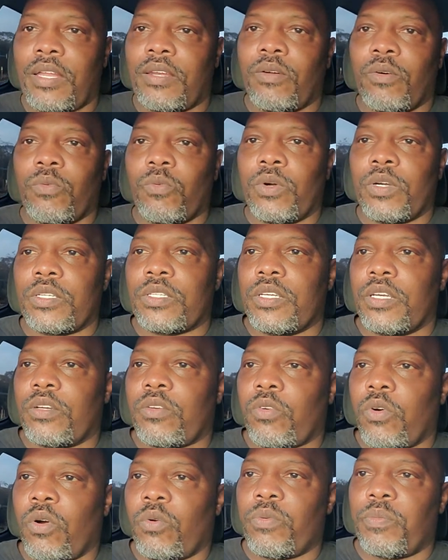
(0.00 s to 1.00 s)
I don't want to get
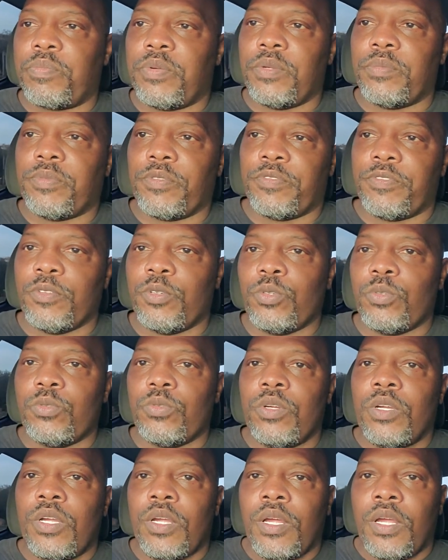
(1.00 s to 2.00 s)
caught with people food
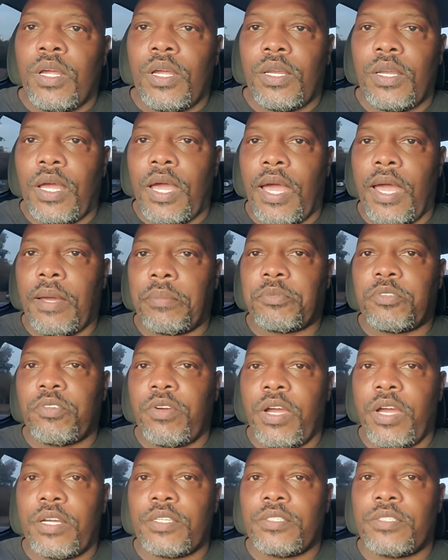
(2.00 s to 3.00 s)
and the app
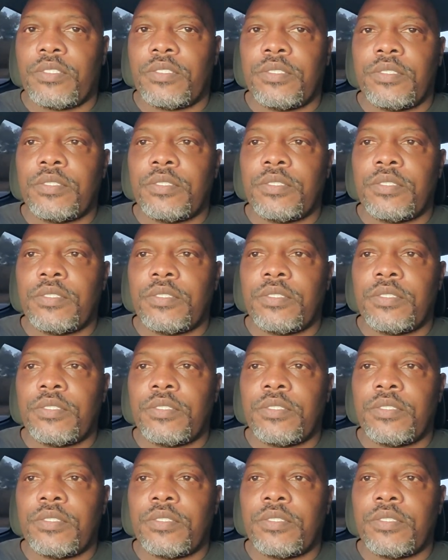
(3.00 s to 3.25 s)
crash.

──────────────────────────────

Your goal.
The data above should be returned in full, exactly as written, apart from its images.

Response to this exercise.
(0.00 s to 1.00 s)
I don't want to get
(1.00 s to 2.00 s)
caught with people food
(2.00 s to 3.00 s)
and the app
(3.00 s to 3.25 s)
crash.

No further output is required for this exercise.